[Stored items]
-------

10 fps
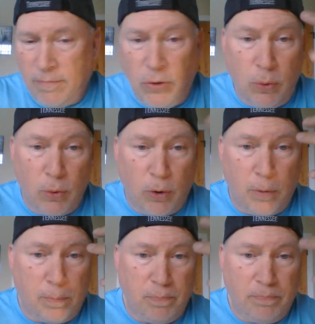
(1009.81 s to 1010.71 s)
you
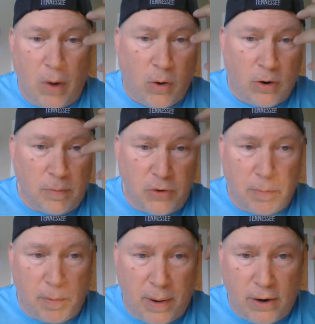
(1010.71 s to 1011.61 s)
are armed, you're
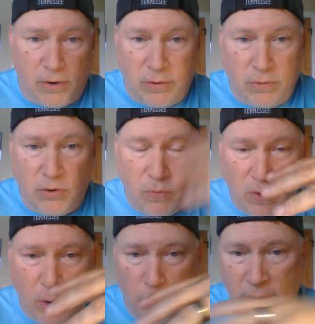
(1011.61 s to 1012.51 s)
prepared, you
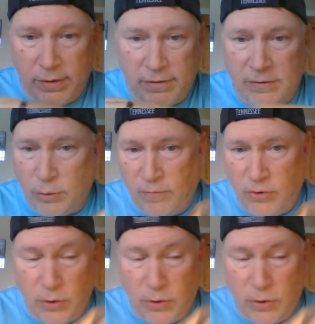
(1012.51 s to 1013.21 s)
know that this silver,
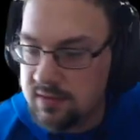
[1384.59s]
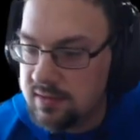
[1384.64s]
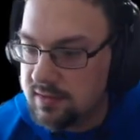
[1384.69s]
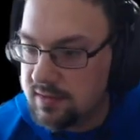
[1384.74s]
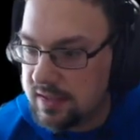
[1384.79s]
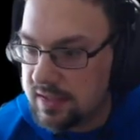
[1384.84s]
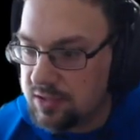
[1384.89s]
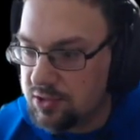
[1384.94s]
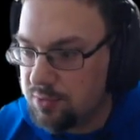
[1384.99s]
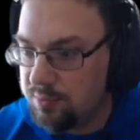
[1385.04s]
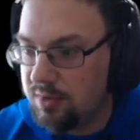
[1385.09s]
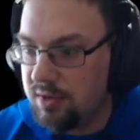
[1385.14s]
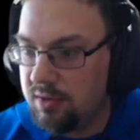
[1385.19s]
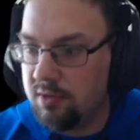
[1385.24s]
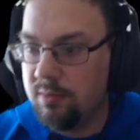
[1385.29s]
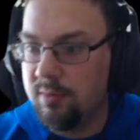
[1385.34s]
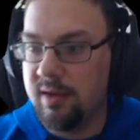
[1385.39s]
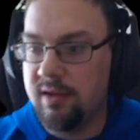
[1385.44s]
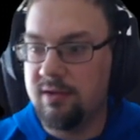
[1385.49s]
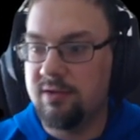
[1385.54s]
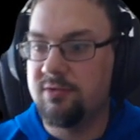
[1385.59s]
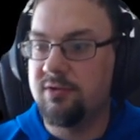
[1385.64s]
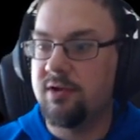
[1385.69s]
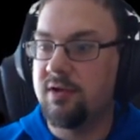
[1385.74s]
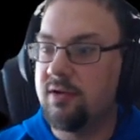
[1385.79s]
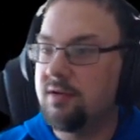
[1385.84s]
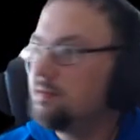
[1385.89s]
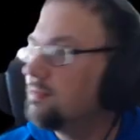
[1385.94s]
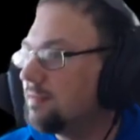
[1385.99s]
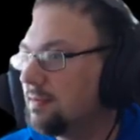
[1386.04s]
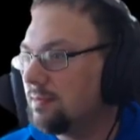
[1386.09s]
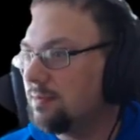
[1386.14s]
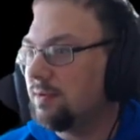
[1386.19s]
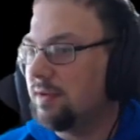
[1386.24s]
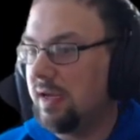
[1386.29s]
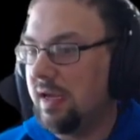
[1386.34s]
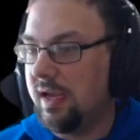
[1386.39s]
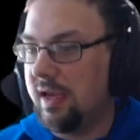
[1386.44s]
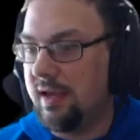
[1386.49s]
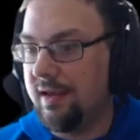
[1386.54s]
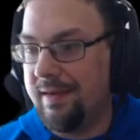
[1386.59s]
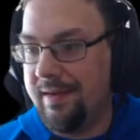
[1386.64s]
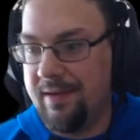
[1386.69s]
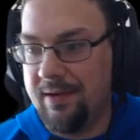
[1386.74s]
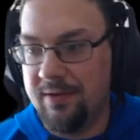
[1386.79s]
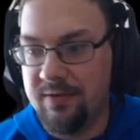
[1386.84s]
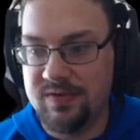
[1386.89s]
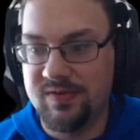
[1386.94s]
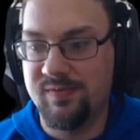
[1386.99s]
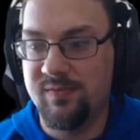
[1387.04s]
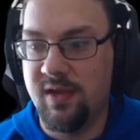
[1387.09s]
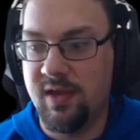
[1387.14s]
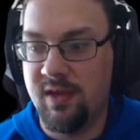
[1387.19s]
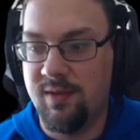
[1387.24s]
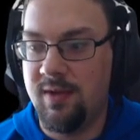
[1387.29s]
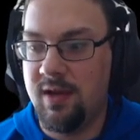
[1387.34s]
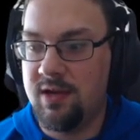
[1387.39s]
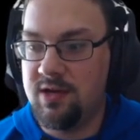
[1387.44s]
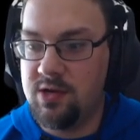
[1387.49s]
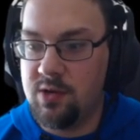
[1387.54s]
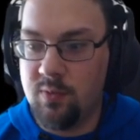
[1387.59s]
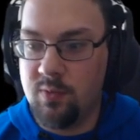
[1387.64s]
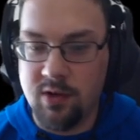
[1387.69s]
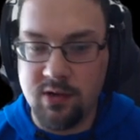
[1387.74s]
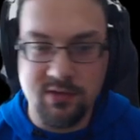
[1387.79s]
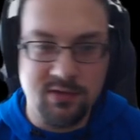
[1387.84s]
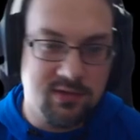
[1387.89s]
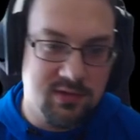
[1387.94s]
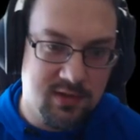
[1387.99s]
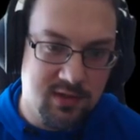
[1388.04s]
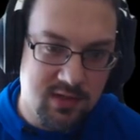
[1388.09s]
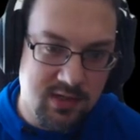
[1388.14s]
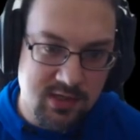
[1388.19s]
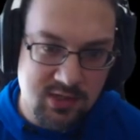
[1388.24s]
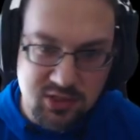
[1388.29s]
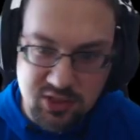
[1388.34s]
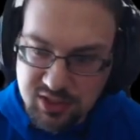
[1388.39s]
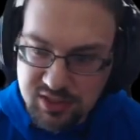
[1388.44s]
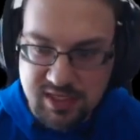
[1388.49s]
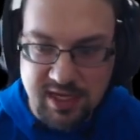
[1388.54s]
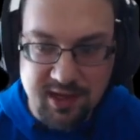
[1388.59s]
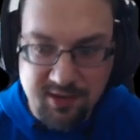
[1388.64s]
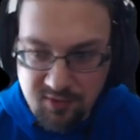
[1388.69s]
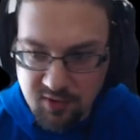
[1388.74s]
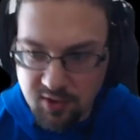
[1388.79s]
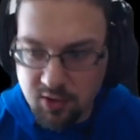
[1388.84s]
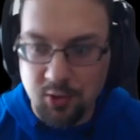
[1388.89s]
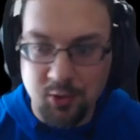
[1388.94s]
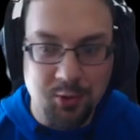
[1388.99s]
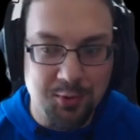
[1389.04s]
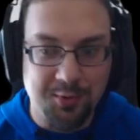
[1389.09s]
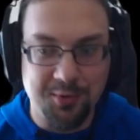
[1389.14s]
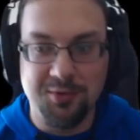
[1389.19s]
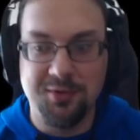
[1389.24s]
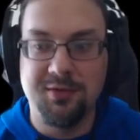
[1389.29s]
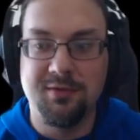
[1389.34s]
That should be your mantra when playing Heroes of Might and Magic 1. Just take the gold.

-------

This calls for an exact copy of all the entries above, with the pictures omitted.

=== Result for this task ===
10 fps
(1009.81 s to 1010.71 s)
you
(1010.71 s to 1011.61 s)
are armed, you're
(1011.61 s to 1012.51 s)
prepared, you
(1012.51 s to 1013.21 s)
know that this silver,
[1384.59s]
[1384.64s]
[1384.69s]
[1384.74s]
[1384.79s]
[1384.84s]
[1384.89s]
[1384.94s]
[1384.99s]
[1385.04s]
[1385.09s]
[1385.14s]
[1385.19s]
[1385.24s]
[1385.29s]
[1385.34s]
[1385.39s]
[1385.44s]
[1385.49s]
[1385.54s]
[1385.59s]
[1385.64s]
[1385.69s]
[1385.74s]
[1385.79s]
[1385.84s]
[1385.89s]
[1385.94s]
[1385.99s]
[1386.04s]
[1386.09s]
[1386.14s]
[1386.19s]
[1386.24s]
[1386.29s]
[1386.34s]
[1386.39s]
[1386.44s]
[1386.49s]
[1386.54s]
[1386.59s]
[1386.64s]
[1386.69s]
[1386.74s]
[1386.79s]
[1386.84s]
[1386.89s]
[1386.94s]
[1386.99s]
[1387.04s]
[1387.09s]
[1387.14s]
[1387.19s]
[1387.24s]
[1387.29s]
[1387.34s]
[1387.39s]
[1387.44s]
[1387.49s]
[1387.54s]
[1387.59s]
[1387.64s]
[1387.69s]
[1387.74s]
[1387.79s]
[1387.84s]
[1387.89s]
[1387.94s]
[1387.99s]
[1388.04s]
[1388.09s]
[1388.14s]
[1388.19s]
[1388.24s]
[1388.29s]
[1388.34s]
[1388.39s]
[1388.44s]
[1388.49s]
[1388.54s]
[1388.59s]
[1388.64s]
[1388.69s]
[1388.74s]
[1388.79s]
[1388.84s]
[1388.89s]
[1388.94s]
[1388.99s]
[1389.04s]
[1389.09s]
[1389.14s]
[1389.19s]
[1389.24s]
[1389.29s]
[1389.34s]
That should be your mantra when playing Heroes of Might and Magic 1. Just take the gold.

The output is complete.